HABER MERKEZİ

SOL Parti Keşan İlçe Başkanı Metin Tanal da emekli amiraller tarafından yayınlanan bildiri hakkında eleştirilerde bulunuldu.

Tanal, yazılı olarak yaptığı açıklamada, “AK Parti ve MHP, 104 emekli amiralin bildirisi üzerinden ‘darbe tartışması’ başlatarak fırtına çıkarmaya çalışıyor. Bir bildiriden darbe çıkmayacağı açık olsa da, iktidar yüksek perdeden yürüttüğü tartışmayla aslında gerçek niyetini gizlemeye çalışıyor” dedi.

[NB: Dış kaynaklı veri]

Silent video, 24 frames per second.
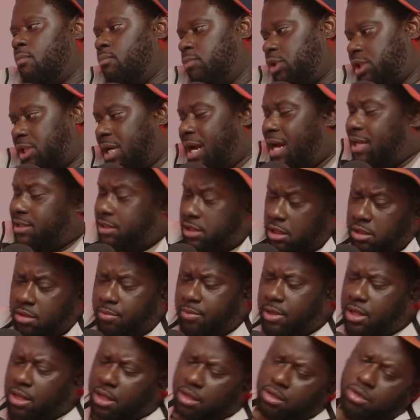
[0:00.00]
Sean said to
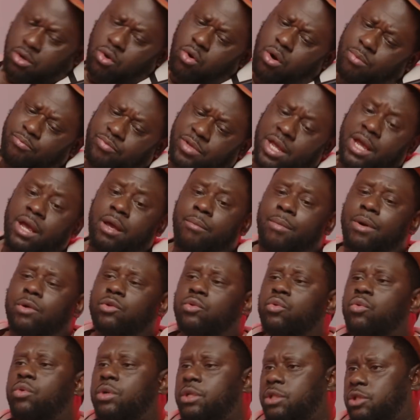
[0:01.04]
me, like, yo, I'm thinking about
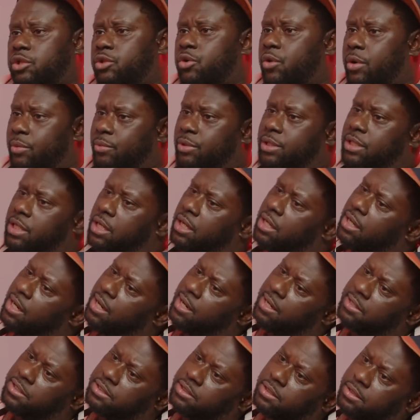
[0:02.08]
doing this joint with
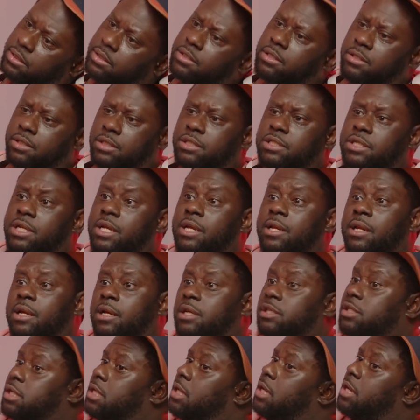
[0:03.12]
DNA Conceited
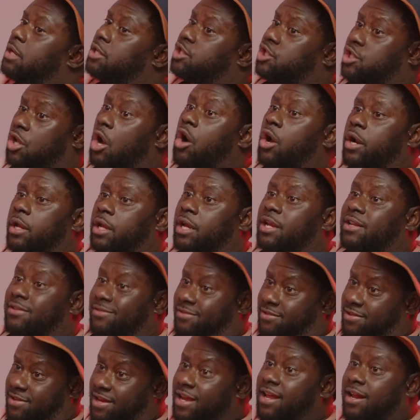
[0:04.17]
because it started.
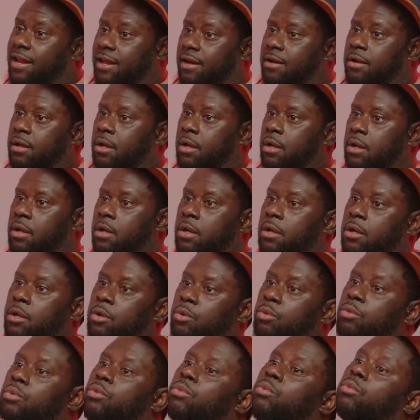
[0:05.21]
Conceited
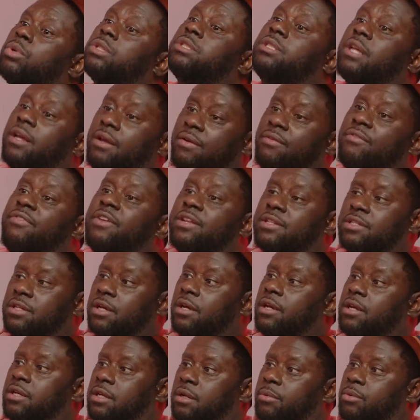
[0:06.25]
mm-hmm. was the inventor
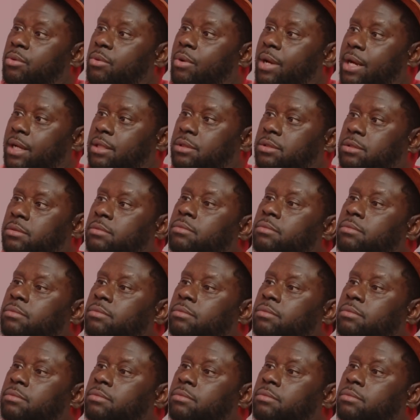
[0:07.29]
in the Yeah, DNA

“GİDEREK GÜÇ KAYBEDEN AKP-MHP KOALİSYONU, ABD’NİN DESTEĞİNE İHTİYAÇ DUYUYOR”

AK Parti’nin, Biden sonrası oluşmaya başlayan ABD emperyalizmin yeni politikalarına dâhil olacak bir yol aradığını dile getiren Metin Tanal, “Bunun için, Biden’ın açık hedef olarak ilan ettiği Rusya’ya karşı, ABD’nin taleplerini karşılamak üzere hazırlıklar yapılıyor. Görüldüğü kadarıyla ABD’nin Karadeniz’deki askeri gücünü arttırma hamleleri Saray iktidarı tarafından da destekleniyor. Montrö, Türkiye’nin boğazlardaki egemenlik haklarını koruyan ve başta ABD olmak üzere Karadeniz’de kıyısı bulunmayan ülkelerin bölgeye askeri amaçlarla yuvalanmasını engelleyen bir anlaşmadır. Bu son tartışmalar AKP rejiminin Kanal İstanbul üzerinden rantçı, Montrö üzerinden Amerikancı ve NATO’cu ikili karakterini ortaya koyan bir mihenk taşı olmuştur. Giderek güç kaybeden AKP-MHP koalisyonu, iktidarını sürdürebilmek üzere ABD’nin desteğine ihtiyaç duyuyor. Bunun için de ‘Ey Amerika’ döneminden, ‘ABD’ye telgraf’ dönemine geçildi. AKP-MHP bloğu ABD’nin politikalarına eklemlenirken önlerinde engel olabileceklerini düşündükleri safraları atarak yoluna devam etmek istiyor. Anlaşılan o ki ‘Amerika’ya karşı durduğu’ gerekçesiyle AKP iktidarına destek verenler dünün ‘yetmez ama evet’çileri durumuna düşüp pişman oldular bile. Her geçen gün daha fazla güç kaybeden iktidar, ayakta kalabilmek için ABD’ye her tür ödünü vermeye hazır. AKP, 20 yıldır darbeler, askeri vesayet sözünü dilinden düşürmedi. Bu dönemdeki tek gerçek darbe ise ‘ne istedilerse verdikleri’ eski ortakları, FETÖ’den geldi. Darbe-vesayet üzerinden kimseyi kandırabilecekleri durumları kalmadı. Bağırarak, gürültü yaparak Amerikancılıklarını saklamaya çalışsalar da bunu da becerebilecek durumları yok. Bugün ülkede yoksulluktan perişan olan, salgında ölen bir halk gerçeği vardır. Öte yanda da yatlarda, katlarda saraylarda yaşayan iktidar ve yandaşları gerçeği vardır. Bu gerçeklerin üzerini örtmeye hiçbir mağduriyet edebiyatı yetmeyecektir” şeklinde açıklamalarda bulundu.